Training, evaluation and testing code for image classification using TensorFlow

visipedia visipedia Last update: Jul 10, 2023

TensorFlow Classification

This repo contains training, testing and classifcation code for image classification using TensorFlow. Whole image classification as well as multi instance bounding box classification is supported.

Checkout the Wiki for more detailed tutorials.


Requirements

TensorFlow 1.0+ is required. The code is tested with TensorFlow 1.3 and Python 2.7 on Ubuntu 16.04 and Mac OSX 10.11. Check out the requirements.txt file for a list of python dependencies.


Prepare the Data

The models require the image data to be in a specific format. You can use the Visipedia tfrecords repo to produce the files.

For the commands below, I'll assume that you have created a DATASET_DIR environment variable that points to the directory that contains your tfrecords:

$ export DATASET_DIR=/home/ubuntu/tf_datasets/cub

Directory Structure

I have found that its useful to have the following directory and file setup:

  • experiment/
    • logdir/
      • train_summaries/
      • val_summaries/
      • test_summaries/
      • results/
      • finetune/
        • train_summaries/
        • val_summaries/
    • cmds.txt
    • config_train.yaml
    • config_test.yaml
    • config_export.yaml

The purpose of each directory and file will be explained below.

The cmds.txt is useful to save the different training and testing commands. There are quite a few command-line arguments to some of the scripts, so its convienent to compose the commands in an editor.

For the commands below, I'll assume that you have created a EXPERIMENT_DIR environment variable that points to your experiment directory:

$ export EXPERIMENT_DIR=/home/ubuntu/tf_experiments/cub

Configuration

There are example configuration files in the config directory. At the very least you'll need a config_train.yaml file, and you'll probably want a config_test.yaml file. It is convienent to copy the example configuration files into your experiment directory. See the configuration README for more details.

Choose a Network Architecture

This repo currently supports the Google Inception, ResNet and MobileNet flavor of networks. See the nets README for more information on the different Inception versions. At the moment, inception_v3 probably offers the best tradeoff in terms of size and performance, although its always worth experimenting with a few different architectures. The README also contains links where you can download checkpoint files for the models. In most cases you should start your training from these checkpoint files rather than training from scratch.

You can specify the name of the choosen network in the configuration yaml file. Alternatively you can pass it in as a command-line argument to most of the scripts.
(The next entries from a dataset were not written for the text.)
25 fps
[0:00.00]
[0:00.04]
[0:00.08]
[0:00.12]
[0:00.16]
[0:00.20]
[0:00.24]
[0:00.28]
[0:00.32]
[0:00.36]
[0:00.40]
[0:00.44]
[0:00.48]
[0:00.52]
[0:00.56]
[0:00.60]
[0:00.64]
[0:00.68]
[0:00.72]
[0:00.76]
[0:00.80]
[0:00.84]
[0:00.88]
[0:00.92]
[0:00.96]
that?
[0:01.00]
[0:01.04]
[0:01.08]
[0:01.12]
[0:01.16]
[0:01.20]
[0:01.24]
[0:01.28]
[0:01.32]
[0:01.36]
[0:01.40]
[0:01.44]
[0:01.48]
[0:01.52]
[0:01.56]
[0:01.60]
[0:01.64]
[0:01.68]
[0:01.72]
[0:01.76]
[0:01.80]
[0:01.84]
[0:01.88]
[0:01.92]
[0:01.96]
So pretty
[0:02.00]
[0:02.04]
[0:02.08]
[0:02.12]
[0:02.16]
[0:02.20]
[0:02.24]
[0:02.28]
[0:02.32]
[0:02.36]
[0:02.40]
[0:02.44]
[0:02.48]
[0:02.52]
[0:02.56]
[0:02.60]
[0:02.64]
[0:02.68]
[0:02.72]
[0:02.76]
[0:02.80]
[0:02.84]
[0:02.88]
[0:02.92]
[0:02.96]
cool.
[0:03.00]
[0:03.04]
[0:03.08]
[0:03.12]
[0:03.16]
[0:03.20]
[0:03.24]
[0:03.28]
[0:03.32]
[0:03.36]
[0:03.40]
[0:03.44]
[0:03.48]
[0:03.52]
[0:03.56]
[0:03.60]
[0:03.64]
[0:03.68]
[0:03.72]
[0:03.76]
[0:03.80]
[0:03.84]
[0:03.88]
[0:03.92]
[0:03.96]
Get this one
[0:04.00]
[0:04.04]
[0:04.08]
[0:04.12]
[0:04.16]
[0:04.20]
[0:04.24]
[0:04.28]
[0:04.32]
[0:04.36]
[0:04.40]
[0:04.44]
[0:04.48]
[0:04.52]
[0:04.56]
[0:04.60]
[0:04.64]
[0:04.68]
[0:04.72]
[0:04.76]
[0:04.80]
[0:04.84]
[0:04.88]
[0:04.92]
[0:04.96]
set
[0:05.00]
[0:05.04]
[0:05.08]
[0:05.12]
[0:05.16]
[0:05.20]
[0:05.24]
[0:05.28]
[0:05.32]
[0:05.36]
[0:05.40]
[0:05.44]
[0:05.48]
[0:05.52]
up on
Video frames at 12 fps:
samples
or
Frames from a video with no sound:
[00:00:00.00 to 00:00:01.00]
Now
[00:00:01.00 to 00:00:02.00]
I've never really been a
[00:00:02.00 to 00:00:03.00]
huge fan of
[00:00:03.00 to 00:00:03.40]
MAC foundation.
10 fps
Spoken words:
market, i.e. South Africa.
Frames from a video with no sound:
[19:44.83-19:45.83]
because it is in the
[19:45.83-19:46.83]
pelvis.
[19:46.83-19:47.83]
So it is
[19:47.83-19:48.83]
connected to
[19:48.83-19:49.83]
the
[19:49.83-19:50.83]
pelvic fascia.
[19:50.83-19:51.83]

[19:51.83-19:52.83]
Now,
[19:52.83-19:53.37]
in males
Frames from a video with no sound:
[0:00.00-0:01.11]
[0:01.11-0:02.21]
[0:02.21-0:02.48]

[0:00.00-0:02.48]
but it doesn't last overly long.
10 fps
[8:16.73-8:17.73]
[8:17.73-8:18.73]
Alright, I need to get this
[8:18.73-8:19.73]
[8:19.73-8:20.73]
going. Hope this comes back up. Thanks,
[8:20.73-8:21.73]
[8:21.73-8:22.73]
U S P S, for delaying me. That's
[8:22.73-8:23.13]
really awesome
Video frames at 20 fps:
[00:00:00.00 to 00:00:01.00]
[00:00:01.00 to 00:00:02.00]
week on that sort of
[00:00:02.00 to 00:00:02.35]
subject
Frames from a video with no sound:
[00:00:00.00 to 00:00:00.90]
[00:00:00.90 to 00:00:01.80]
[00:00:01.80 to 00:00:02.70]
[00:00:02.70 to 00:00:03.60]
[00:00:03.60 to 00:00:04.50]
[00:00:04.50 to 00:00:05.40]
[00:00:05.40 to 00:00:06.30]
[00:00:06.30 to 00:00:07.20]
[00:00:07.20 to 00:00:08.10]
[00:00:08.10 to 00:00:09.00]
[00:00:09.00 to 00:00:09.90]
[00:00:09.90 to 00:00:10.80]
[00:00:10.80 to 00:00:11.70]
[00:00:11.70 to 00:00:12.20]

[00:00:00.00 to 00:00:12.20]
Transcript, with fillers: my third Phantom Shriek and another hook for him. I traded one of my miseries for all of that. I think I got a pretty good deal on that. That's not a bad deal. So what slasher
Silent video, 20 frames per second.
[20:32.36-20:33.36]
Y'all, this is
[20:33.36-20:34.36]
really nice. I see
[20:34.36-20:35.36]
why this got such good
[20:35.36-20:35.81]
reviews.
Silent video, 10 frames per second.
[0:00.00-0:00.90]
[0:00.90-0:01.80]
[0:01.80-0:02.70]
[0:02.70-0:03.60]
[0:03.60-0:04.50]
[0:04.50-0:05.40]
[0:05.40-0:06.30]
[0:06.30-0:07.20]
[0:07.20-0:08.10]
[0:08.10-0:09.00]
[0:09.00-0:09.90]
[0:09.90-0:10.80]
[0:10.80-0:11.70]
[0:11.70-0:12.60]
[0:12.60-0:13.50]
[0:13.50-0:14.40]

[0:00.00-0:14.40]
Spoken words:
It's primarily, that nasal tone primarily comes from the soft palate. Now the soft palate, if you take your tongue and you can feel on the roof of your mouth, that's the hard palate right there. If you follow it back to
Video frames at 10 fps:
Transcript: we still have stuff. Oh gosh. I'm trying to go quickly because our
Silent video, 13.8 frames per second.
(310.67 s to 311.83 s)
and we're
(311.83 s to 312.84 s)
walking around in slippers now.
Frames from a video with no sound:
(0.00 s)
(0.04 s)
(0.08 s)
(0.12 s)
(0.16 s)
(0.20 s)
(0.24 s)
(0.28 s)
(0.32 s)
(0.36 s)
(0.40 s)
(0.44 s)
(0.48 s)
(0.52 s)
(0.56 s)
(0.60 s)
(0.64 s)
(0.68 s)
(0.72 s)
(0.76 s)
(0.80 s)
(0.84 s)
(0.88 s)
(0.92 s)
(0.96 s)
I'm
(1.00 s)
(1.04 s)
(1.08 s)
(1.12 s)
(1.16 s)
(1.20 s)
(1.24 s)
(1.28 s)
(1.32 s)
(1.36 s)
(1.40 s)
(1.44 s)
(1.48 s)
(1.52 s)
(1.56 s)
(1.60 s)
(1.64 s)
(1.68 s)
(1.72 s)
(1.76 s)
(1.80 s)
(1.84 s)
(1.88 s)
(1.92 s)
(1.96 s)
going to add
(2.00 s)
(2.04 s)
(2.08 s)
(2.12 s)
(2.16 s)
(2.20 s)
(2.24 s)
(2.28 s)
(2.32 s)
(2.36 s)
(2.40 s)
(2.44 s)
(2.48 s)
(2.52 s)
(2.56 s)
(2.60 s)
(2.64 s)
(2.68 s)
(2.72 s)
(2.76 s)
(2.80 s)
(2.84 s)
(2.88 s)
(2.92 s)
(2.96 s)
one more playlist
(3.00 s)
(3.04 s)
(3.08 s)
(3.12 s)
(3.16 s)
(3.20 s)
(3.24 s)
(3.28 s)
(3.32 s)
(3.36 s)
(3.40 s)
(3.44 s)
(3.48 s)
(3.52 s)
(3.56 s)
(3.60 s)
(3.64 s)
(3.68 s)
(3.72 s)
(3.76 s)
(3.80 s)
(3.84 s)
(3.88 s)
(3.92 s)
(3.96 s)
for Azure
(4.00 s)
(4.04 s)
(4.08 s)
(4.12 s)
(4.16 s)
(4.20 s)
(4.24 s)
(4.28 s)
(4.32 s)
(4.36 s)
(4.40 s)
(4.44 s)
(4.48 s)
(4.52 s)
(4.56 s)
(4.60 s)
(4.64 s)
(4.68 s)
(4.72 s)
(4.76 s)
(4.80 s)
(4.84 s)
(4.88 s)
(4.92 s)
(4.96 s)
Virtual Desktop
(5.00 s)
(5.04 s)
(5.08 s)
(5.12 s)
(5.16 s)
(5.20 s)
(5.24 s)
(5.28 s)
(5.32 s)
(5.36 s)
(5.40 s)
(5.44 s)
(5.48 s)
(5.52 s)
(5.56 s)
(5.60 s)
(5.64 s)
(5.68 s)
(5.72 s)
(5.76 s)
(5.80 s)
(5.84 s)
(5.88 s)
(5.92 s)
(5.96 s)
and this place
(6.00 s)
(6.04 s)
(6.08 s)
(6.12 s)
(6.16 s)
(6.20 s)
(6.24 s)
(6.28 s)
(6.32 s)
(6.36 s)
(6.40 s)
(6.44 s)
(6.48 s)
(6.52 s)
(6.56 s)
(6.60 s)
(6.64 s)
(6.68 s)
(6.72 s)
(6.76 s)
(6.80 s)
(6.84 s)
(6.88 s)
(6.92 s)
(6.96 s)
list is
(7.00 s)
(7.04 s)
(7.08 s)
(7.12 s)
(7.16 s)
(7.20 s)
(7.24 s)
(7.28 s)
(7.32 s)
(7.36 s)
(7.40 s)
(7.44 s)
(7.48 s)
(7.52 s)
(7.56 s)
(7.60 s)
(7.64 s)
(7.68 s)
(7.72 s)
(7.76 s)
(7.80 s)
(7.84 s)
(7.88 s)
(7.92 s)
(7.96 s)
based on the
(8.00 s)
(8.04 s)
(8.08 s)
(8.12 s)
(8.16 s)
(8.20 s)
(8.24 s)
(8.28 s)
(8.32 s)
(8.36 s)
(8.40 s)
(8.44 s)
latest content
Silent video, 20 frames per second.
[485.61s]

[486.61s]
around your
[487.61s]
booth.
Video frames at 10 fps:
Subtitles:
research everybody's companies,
For the commands below, I'll assume that you have created an environment variable that points to the pretrained checkpoint file that you downloaded:

$ export PRETRAINED_MODEL=/home/ubuntu/tf_models/inception_v3.ckpt

Data Visualization

Now that you have a configuration script for training, it is a good idea to visualize the inputs to the network and ensure that they look good. This allows you to debug any problems with your tfrecords and lets you play with different augmentation techniques. Visualize your data by doing:

$ CUDA_VISIBLE_DEVICES=1 python visualize_train_inputs.py \
--tfrecords $DATASET_DIR/train* \
--config $EXPERIMENT_DIR/config_train.yaml

If you are in a virtualenv and Matplotlib is complaining, then you may need to modify your environment. See this FAQ and this document for fixing this issue. I use a virtualenv on my Mac OSX 10.11 machine and I needed to do the PYTHONHOME work around for Matplotlib to work properly. In this case the command looks like:

$ CUDA_VISIBLE_DEVICES=1 frameworkpython visualize_train_inputs.py \
--tfrecords $DATASET_DIR/train* \
--config $EXPERIMENT_DIR/config_train.yaml

Training and Validating

It's recommended to start from a pretrained network when training a network on your own data. However, this isn't necessary and you can train from scratch if you have enough data. The following warmup section assumes you are starting from a pretrained network. See the nets README to find links to pretrained checkpoint files.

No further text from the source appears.